Para tentar garantir que o desempenho econômico deste ano seja melhor do que o decepcionante índice esperado para 2012, setores do governo têm sinalizado que gostariam de antecipar a implementação do projeto de ampliar a desoneração da folha de pagamentos a todos os negócios em que a troca é vantajosa - existem alguns em que é melhor manter a contribuição sobre a folha.

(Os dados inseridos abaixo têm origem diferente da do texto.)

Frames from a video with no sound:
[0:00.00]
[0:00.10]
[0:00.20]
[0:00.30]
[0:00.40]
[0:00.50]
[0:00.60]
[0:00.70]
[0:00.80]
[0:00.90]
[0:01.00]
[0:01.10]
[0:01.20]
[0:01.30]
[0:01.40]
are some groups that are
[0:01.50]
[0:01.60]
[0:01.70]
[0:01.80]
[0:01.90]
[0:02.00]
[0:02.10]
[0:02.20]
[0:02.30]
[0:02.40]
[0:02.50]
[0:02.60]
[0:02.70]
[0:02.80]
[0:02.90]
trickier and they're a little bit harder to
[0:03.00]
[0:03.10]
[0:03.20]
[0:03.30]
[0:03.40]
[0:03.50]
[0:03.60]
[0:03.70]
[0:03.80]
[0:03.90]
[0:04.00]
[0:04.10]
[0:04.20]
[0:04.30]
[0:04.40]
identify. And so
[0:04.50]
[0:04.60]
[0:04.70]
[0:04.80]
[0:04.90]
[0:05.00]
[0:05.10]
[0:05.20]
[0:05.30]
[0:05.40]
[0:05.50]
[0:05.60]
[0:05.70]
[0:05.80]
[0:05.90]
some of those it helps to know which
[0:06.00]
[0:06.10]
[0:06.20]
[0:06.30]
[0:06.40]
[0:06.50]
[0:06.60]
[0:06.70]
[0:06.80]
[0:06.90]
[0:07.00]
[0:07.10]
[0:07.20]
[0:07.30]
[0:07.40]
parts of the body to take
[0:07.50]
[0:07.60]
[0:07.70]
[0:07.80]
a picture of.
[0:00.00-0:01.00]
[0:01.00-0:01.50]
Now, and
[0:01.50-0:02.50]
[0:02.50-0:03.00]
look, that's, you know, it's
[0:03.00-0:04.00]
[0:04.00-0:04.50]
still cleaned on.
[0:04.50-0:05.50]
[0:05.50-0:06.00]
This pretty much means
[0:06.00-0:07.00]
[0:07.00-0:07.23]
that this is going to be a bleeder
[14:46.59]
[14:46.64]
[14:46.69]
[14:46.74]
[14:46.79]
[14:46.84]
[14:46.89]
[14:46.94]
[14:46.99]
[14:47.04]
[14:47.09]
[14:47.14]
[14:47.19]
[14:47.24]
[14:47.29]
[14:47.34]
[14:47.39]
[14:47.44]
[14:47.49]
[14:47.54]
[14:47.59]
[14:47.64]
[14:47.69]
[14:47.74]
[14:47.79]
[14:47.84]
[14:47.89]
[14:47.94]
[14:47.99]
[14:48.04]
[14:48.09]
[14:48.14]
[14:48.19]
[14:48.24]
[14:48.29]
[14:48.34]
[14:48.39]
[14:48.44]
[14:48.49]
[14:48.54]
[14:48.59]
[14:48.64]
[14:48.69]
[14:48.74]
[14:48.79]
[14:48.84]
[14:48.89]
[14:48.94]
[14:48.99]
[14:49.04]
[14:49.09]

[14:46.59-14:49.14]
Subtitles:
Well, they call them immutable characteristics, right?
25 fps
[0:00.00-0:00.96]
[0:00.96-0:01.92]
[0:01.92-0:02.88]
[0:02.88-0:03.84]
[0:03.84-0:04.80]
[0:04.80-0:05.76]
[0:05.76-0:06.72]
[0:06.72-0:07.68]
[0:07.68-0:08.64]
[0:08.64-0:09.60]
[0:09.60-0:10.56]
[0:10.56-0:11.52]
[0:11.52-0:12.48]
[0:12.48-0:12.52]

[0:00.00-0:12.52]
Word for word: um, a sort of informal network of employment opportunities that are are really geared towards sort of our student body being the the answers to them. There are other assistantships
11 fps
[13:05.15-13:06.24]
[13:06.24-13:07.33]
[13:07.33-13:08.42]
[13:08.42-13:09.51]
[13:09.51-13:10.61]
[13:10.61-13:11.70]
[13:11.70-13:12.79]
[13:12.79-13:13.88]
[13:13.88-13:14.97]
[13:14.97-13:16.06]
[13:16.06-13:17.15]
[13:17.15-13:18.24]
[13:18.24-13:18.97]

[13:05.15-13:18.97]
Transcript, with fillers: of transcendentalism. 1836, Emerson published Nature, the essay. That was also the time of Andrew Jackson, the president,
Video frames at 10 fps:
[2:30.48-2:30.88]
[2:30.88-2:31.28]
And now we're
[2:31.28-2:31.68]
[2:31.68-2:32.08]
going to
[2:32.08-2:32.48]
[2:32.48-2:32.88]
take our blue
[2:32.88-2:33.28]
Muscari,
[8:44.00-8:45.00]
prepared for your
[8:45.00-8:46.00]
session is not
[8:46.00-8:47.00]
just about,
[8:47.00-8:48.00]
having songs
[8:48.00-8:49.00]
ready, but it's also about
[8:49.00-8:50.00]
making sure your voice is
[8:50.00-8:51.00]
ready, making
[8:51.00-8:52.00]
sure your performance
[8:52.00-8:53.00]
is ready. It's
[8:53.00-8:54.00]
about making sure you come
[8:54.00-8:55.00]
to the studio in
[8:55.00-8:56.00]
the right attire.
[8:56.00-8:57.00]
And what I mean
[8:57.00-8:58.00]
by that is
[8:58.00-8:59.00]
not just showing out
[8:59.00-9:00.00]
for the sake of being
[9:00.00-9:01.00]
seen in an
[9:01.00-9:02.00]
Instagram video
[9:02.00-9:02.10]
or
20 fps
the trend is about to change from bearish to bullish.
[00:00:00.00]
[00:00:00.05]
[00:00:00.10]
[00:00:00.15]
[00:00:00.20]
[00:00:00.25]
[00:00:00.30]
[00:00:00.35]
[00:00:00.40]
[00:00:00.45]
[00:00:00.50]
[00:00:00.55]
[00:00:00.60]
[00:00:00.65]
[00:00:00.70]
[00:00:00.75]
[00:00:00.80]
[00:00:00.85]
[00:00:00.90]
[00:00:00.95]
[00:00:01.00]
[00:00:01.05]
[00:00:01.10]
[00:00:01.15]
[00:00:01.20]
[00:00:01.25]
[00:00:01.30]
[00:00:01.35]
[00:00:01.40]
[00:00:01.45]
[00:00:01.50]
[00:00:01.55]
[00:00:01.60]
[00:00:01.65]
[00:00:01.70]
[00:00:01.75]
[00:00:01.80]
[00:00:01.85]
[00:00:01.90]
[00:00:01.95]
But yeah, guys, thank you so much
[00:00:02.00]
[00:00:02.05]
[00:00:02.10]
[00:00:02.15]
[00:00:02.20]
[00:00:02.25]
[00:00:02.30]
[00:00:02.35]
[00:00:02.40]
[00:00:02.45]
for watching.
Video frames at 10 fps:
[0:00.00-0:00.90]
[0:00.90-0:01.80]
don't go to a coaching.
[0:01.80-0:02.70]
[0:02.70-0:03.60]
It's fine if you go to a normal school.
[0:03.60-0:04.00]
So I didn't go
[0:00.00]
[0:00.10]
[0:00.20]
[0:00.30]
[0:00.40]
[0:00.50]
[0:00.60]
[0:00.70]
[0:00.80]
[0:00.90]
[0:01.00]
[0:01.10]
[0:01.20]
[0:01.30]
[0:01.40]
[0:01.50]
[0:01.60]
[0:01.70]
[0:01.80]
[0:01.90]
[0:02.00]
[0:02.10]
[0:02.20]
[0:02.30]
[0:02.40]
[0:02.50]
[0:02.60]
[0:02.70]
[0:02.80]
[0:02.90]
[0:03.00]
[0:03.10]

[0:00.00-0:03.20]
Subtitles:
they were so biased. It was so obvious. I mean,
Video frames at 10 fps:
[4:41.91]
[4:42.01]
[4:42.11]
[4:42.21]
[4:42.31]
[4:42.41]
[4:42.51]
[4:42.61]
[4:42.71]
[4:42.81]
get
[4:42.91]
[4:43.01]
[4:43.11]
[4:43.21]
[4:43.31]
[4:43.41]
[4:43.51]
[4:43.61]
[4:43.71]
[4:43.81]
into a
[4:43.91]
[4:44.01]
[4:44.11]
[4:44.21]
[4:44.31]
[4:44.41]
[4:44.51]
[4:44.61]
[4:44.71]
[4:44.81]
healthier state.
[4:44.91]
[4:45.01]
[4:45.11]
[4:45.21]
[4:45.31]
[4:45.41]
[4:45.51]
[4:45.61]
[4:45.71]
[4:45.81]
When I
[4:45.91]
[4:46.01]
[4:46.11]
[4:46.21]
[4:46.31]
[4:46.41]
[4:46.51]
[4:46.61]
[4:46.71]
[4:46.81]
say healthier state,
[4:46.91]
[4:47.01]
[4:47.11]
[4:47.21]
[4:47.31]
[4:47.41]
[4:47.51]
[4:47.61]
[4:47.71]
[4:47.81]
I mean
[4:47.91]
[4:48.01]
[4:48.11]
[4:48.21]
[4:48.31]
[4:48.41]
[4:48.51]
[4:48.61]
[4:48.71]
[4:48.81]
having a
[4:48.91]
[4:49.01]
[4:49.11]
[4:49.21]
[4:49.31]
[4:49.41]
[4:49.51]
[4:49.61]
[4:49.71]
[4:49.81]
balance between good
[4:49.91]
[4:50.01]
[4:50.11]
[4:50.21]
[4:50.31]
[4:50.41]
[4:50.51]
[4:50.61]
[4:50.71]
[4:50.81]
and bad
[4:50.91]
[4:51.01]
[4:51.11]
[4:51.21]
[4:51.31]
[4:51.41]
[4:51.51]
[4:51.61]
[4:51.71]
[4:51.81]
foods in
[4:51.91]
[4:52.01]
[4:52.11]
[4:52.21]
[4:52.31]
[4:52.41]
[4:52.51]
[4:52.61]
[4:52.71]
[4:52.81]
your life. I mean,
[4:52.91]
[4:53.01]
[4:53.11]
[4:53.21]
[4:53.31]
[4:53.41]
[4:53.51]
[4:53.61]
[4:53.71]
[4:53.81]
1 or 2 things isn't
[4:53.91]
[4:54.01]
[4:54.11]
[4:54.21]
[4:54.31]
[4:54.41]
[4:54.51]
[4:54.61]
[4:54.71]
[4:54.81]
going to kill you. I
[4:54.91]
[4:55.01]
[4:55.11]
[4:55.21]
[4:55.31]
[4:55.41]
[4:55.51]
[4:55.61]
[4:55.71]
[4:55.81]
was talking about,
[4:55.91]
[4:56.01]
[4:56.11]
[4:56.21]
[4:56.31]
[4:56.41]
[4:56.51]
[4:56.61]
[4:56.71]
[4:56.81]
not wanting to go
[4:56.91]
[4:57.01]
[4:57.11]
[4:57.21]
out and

Esse plano esbarra, porém, na legislação. Conforme o secretário do Tesouro, Arno Augustin, disse em entrevista ao Valor PRO, na sexta-feira, na interpretação do Tribunal de Contas da União (TCU), o artigo 14 da LEI DE RESPONSABILIDADE FISCAL (LFR), um dos pilares da gestão fiscal do Estado, proíbe a redução da carga tributária no Brasil, sem que haja uma contrapartida de outra fonte de receita, a não ser que isso esteja previsto no Orçamento. Para Augustin, é "correto" o objetivo de "preservar fiscalmente" o Orçamento. Mas redação do artigo precisa ser melhorada para que se possa "reduzir a carga tributária".
Reduzir a carga de impostos é um objetivo louvável, mas que deveria fazer parte de um projeto mais amplo de revisão das regras tributárias, que está longe de se limitar às contribuições previdenciárias e a medidas casuísticas.